Vous êtes la plus belle des amies de ma mère
Belle découverte pour moi que ce Le lauréat avec Dustin Hoffman et Anne Bancroft. Derrière ces allures de film ne jouant que sur la carte de la séduction, Mike Nichols dépeint le choc générationnel entre les plus jeunes et leurs parents. C'est aussi le premier grand rôle de Dustin Hoffman au cinéma.
Attardons-nous sur l'aspect le plus visible finalement du film qui est le côté femme fatale de Anne Bancroft. Véritable première femme cougar du cinéma, elle séduit ce jeune premier qu'est Benjamin, ne trouvant que le bafouillement et des tentatives de fuite pour échapper à la séduction de cette femme, épouse de l'associé de son père. Il cédera bien vite à la tentation, la femme dépucèlera notre bonhomme et l'aidera à gagner en assurance. Jusqu'à ce qu'il rencontre évidemment la fille de Mrs. Robinson et qu'il en tombe amoureux.

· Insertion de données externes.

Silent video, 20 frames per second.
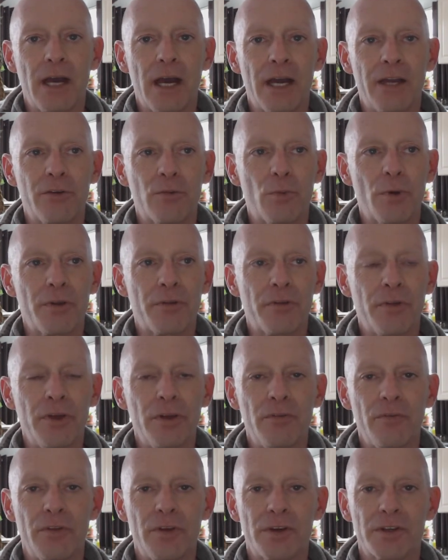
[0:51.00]
And
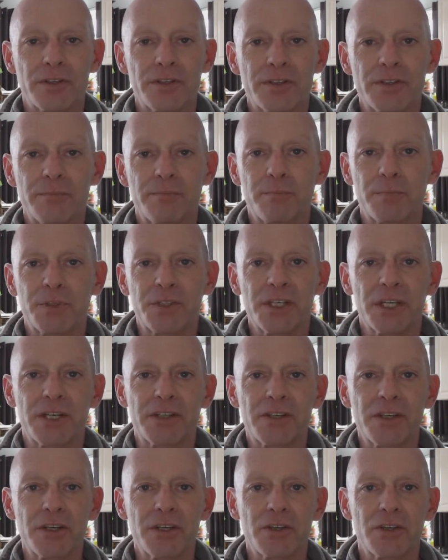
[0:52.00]
within this
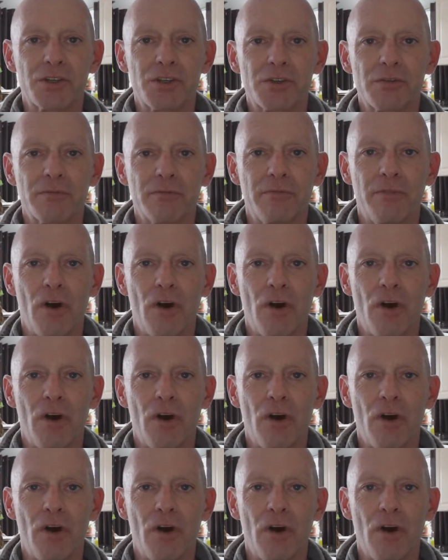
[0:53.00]
6-inch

Au-delà de cela, c'est une oeuvre qui lutte contre les conventions des parents sur leurs enfants. C'est aussi celle d'une jeunesse qui ne se retrouve plus dans les volontés de leur parent. Le début du film est à l'image de cette place que la jeunesse ne trouve plus, à travers Benjamin. Ce dernier n'a jamais droit au chapitre. Il est à peine capable d'aligner des phrases, obligé de rencontrer tous les voisins venus le féliciter pour sa réussite scolaire. Ces parents restent sourds à sa volonté de parler, à ses tracasseries quant à son avenir. La séquence de la piscine où Benjamin est obligé de parader dans son costume de plongeur qu'on vient de lui offrir est le symbole ultime d'une jeunesse noyée, littéralement étouffée par le monde adulte.
C'est pourtant en rencontrant Mrs. Robinson et en allant vers l'interdit que notre jeune Benjamin va parvenir à s'affirmer. C'est en rencontrant ensuite la jeune femme qu'il va réaliser qu'il n'est pas le seul à subir l'opprobre de ses parents. C'est vrai que notre homme affirme bien vite à la fille la liaison qu'il a entretenue avec la mère, ruinant par là toutes ses chances ou presque de pouvoir la séduire encore. Pourtant notre ami Benjamin, devenu plus sûr de lui, n'abandonne pas.
C'est de toute façon un réel processus d'émancipation de la jeunesse qui est mis en place et dont le summum est évidemment atteint lorsque notre héros parvient à retrouver Elaine et l'église dans laquelle elle doit se marier avec Carl, un homme séduisant, mais dont les parents ont quelque peu forcé et accéléré le mariage comme si Elaine devenait alors un interdit pour Benjamin. Un interdit qui n'a pas empêché Mrs. Robinson mère de consommer un jeune homme. La fuite de l'église et ensuite la séquence du bus où l'oeuvre se termine sur un plan fixe sur les visages de Benjamin et Elaine avec cette fameuse musique de Simon & Garfunkel laisse simplement présager que nos deux héros sont prêt à rentrer dans un monde d'adulte, à se construire eux-mêmes. La musique d'ailleurs joue un rôle important dans l'oeuvre même si la puissance des paroles de l'introduction ne prennent pas le même sens entre le début et la fin. Au début, Benjamin se laisse conduire sur un tapis roulant, visage perdu, mais qui ne sait prendre sa vie en main. Avec la fuite en bus, c'est une autre difficulté qui attend nos deux héros, celle de faire leur propre vie.
Il y a aussi énormément de symboles dans ce film. L'enfermement de Benjamin est souvent signifié par des pièces fermées et des moments où il n'a pas droit au chapitre. Il suffit de voir la fameuse scène où la jambe de Mrs Robinson est tendue et la porte fermée derrière Benjamin pour comprendre qu'il n'a pas encore droit à un chapitre. Le cloisonnement est totalement inversé avec la séquence de l'église où c'est le monde que les adultes ont tenté de fabriquer pour leurs enfants. Retournement de situation donc. On ajoutera aussi qu'il y a énormément de séquences drôles. Celle qui m'a marqué est le moment où Benjamin se retrouve bien malgré lui à l'hôtel où il rencontrait souvent Mrs. Robinson, mais en compagnie de la fille.
Les acteurs sont excellents, le film perd un rien de son souffle lorsque Benjamin recherche Elaine à Berkeley puis lors de l'église. Ca reste néanmoins une très grande oeuvre, qui a bousculé par mal les conventions lors de sa sortie et qui a propulsé la carrière de Hoffman.